* [Task goal]: Reproduce the records word for word, apart from the images they contain.

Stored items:
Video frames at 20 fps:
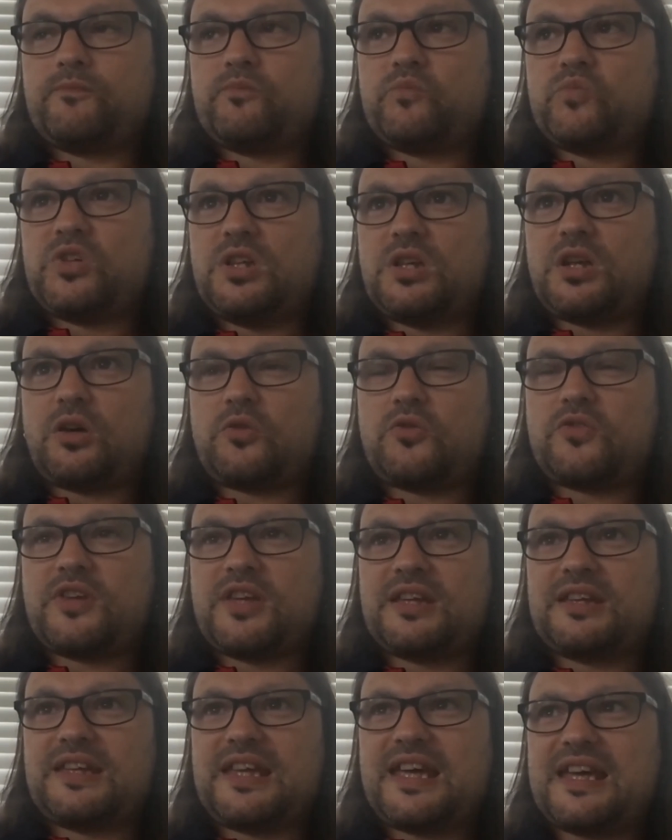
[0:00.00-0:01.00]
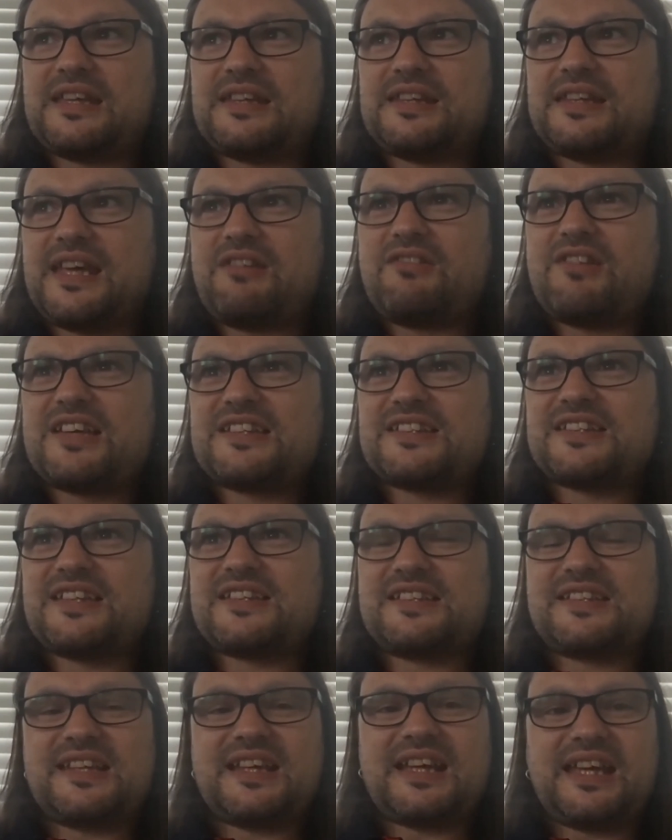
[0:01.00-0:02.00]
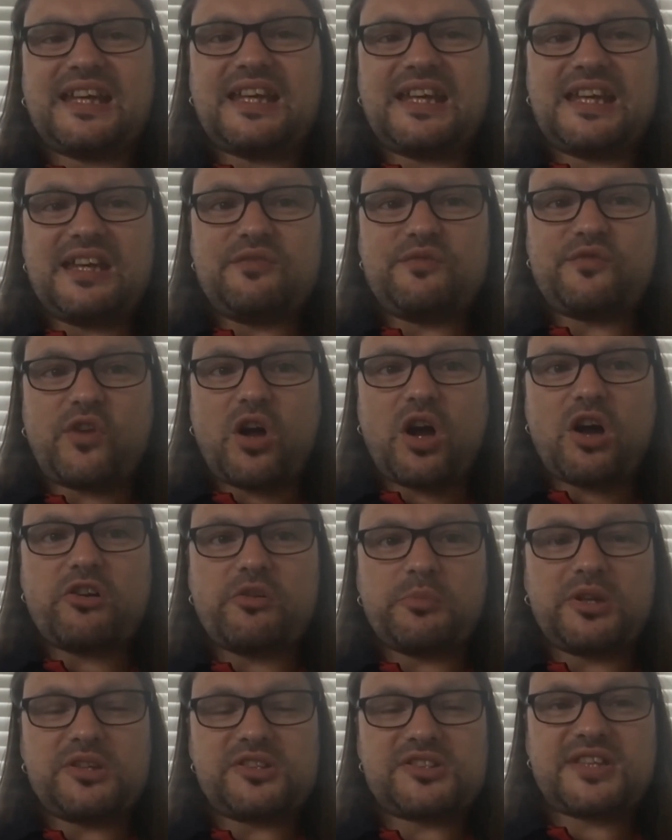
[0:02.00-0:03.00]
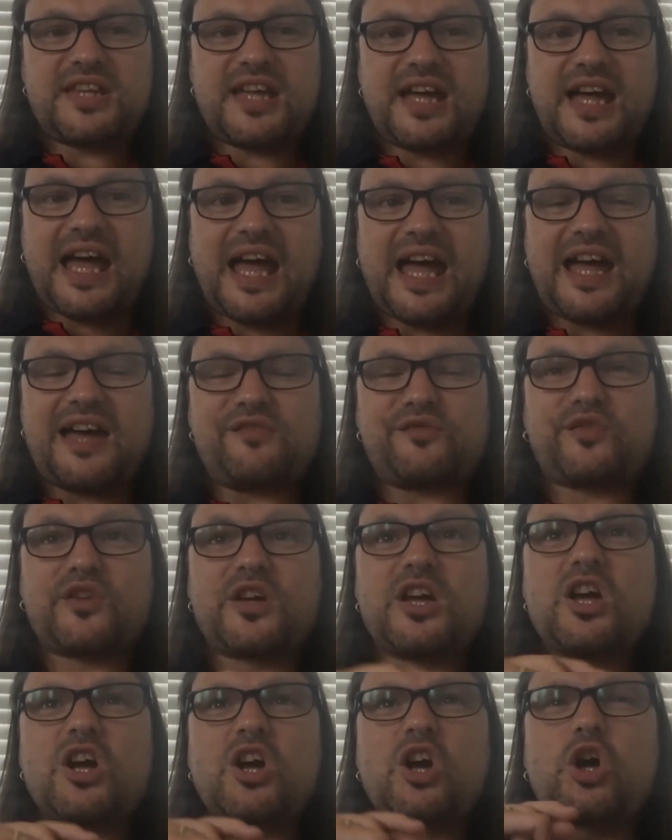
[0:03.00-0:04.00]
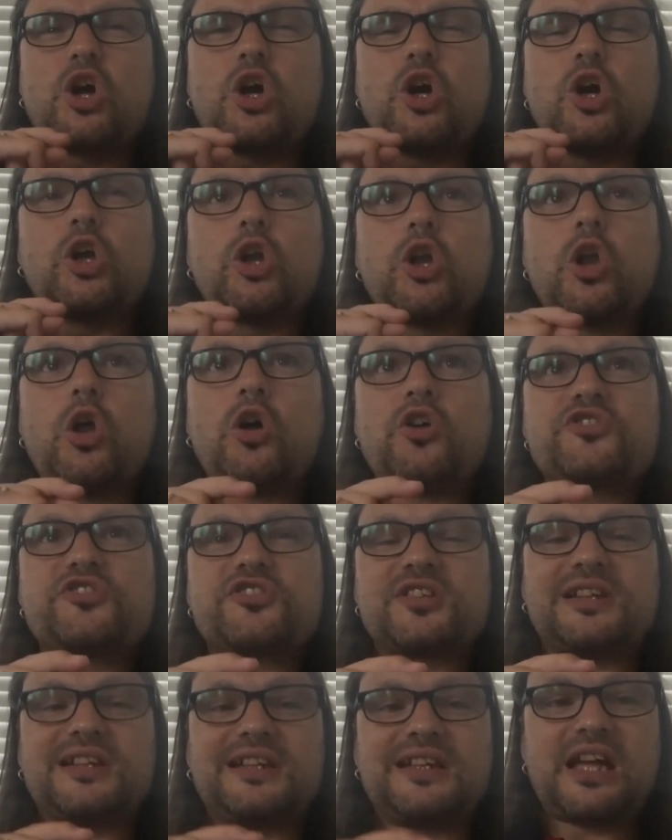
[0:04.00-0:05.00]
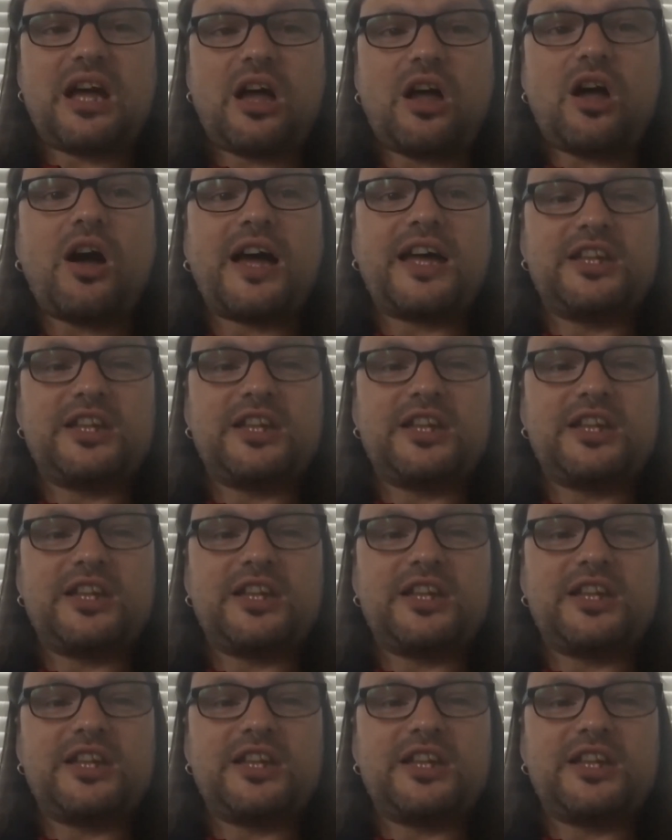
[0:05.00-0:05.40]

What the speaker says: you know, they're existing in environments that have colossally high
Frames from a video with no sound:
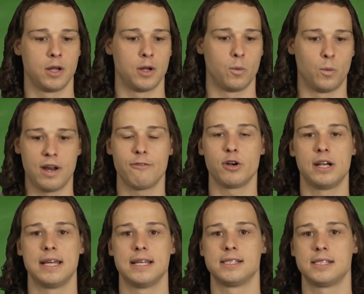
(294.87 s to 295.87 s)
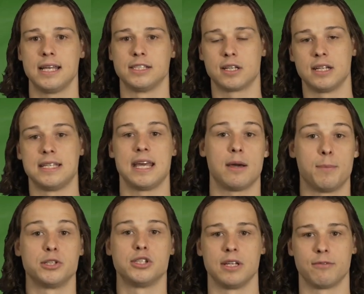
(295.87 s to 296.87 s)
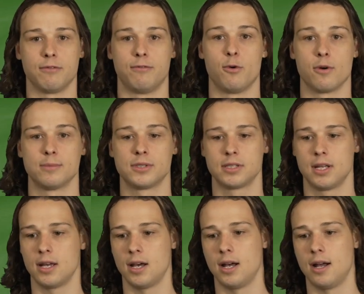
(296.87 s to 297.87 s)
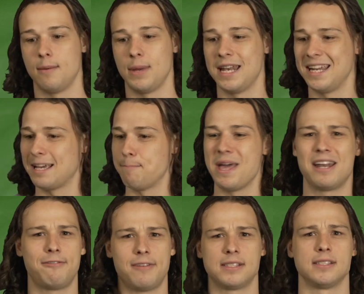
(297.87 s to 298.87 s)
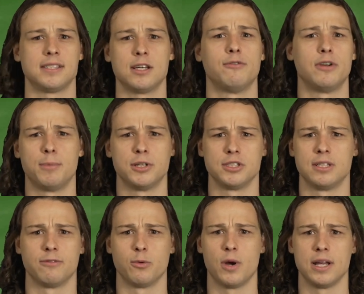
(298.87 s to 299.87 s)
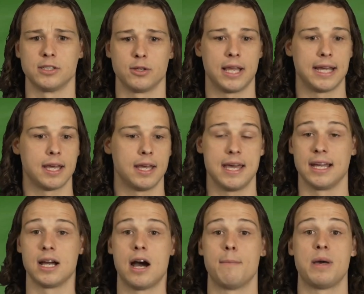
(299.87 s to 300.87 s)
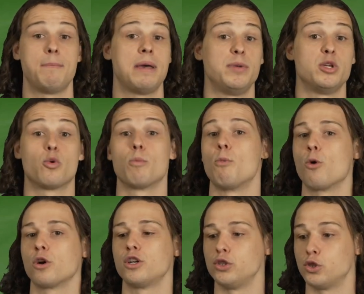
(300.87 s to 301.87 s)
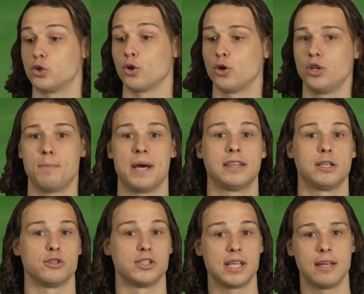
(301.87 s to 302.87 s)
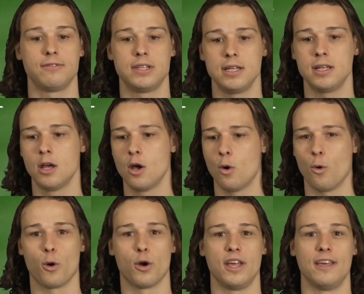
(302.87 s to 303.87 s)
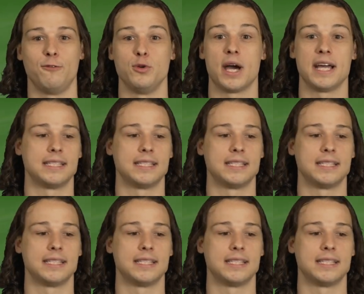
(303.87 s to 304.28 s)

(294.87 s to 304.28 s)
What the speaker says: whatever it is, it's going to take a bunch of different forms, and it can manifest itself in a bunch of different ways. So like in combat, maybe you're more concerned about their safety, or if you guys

* [Task response]:
Video frames at 20 fps:
[0:00.00-0:01.00]
[0:01.00-0:02.00]
[0:02.00-0:03.00]
[0:03.00-0:04.00]
[0:04.00-0:05.00]
[0:05.00-0:05.40]

What the speaker says: you know, they're existing in environments that have colossally high
Frames from a video with no sound:
(294.87 s to 295.87 s)
(295.87 s to 296.87 s)
(296.87 s to 297.87 s)
(297.87 s to 298.87 s)
(298.87 s to 299.87 s)
(299.87 s to 300.87 s)
(300.87 s to 301.87 s)
(301.87 s to 302.87 s)
(302.87 s to 303.87 s)
(303.87 s to 304.28 s)

(294.87 s to 304.28 s)
What the speaker says: whatever it is, it's going to take a bunch of different forms, and it can manifest itself in a bunch of different ways. So like in combat, maybe you're more concerned about their safety, or if you guys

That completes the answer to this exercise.